La dernière note de la CARICOM et des États-Unis sur la situation, loin de traduire un soutien aux autorités en place, révèle à mon sens deux constats majeurs : l’existence de forces capables de mettre fin à la gouvernance actuelle et l’impossibilité pour le CPT d’aller au-delà du 7 février 2026, date à laquelle il devrait remettre le pouvoir à des élus. Il est évident pour tout le monde que les élections ne pourront se tenir cette année. Face à la stratégie du bruit avant la défaite totale amorcée par les États-Unis, que faire ?

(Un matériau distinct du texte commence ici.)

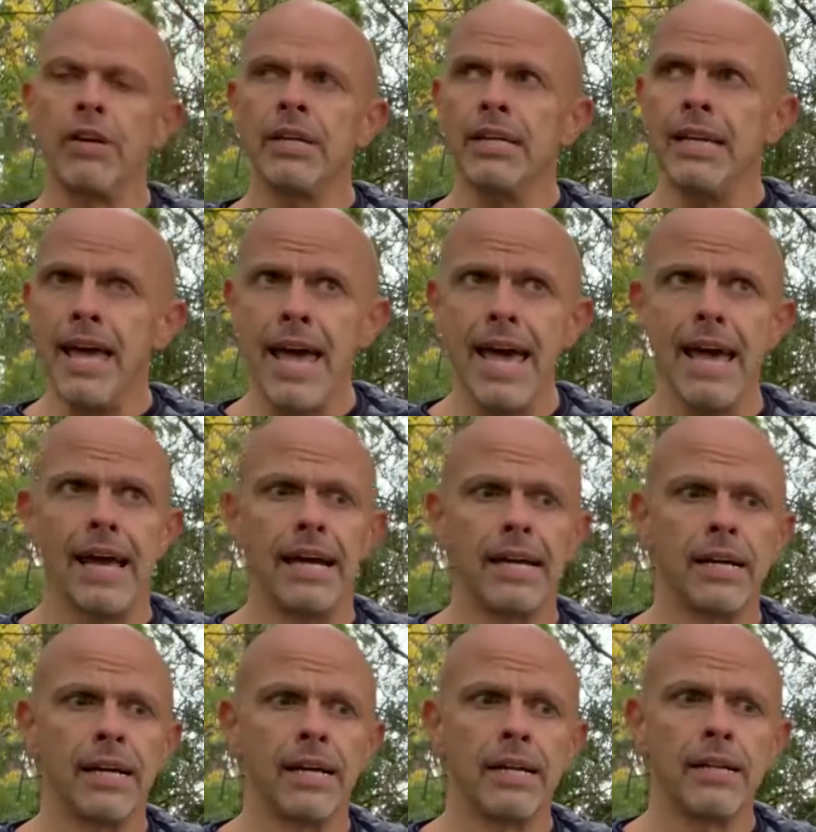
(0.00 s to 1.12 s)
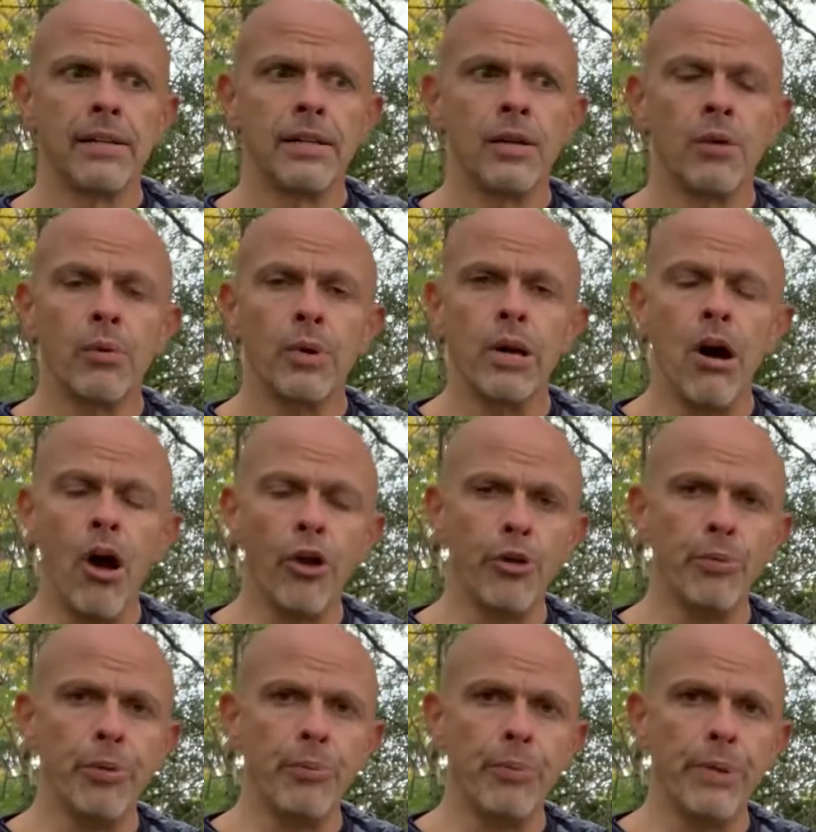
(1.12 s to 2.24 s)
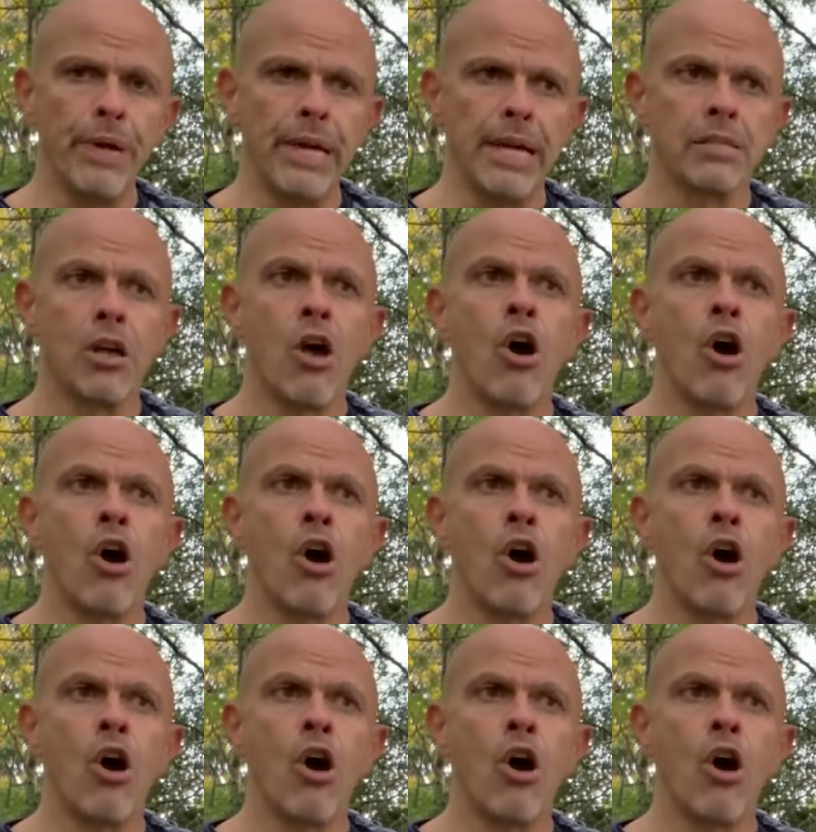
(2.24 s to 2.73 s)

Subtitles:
Yeah. We are human beings.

Remettons le pouvoir aux forces armées !
Dans leur situation actuelle, toute tentative de maintenir leur pouvoir ne fera que leur nuire davantage face à un mécontentement populaire de plus en plus transformé en révolte généralisée. Il est grand temps que le bon sens prévale, et que ces conseillers-présidents, confrontés à leur échec, prennent la décision que tout le monde attend, pour éviter l’impensable. Ainsi, je recommande que le pouvoir soit confié aux forces armées et de police, sous la direction de leur commandant, pour une période de soixante-douze heures. Ce laps de temps serait consacré à la négociation en vue de la mise en place d’un gouvernement provisoire, dirigé par un(e) juge issu(e) de la Cour de cassation.

Je ne prétends pas que cette démarche ait un quelconque fondement constitutionnel strict, mais elle pourrait mettre un terme au clientélisme politique qui ronge l’esprit du service public dans l’administration, à la captation de l’État qui nourrit une société de privilèges, au pillage des caisses publiques à des fins électoralistes, et, en fin de compte, garantir une neutralité essentielle au gouvernement pendant cette période transitoire.
Une telle neutralité est indispensable pour assurer un processus électoral libre et transparent, une étape indispensable vers la restauration des institutions de l’État de droit, visant à permettre à Haïti de réaliser son potentiel de développement économique basé sur la production.
Il est urgent que toutes les forces vives de notre nation, les patriotes déterminés et responsables, ainsi que tous les Haïtiens de bonne volonté, s’unissent pour une cause vitale : tracer la voie vers un avenir meilleur en écartant ces dirigeants illégitimes et incompétents qui ont failli à leur devoir envers notre peuple !
Sonet Saint- Louis av
Professeur de droit constitutionnel et de méthodologie de la recherche juridique à la faculté de droit et des sciences économiques de l’Université d’État d’Haiti.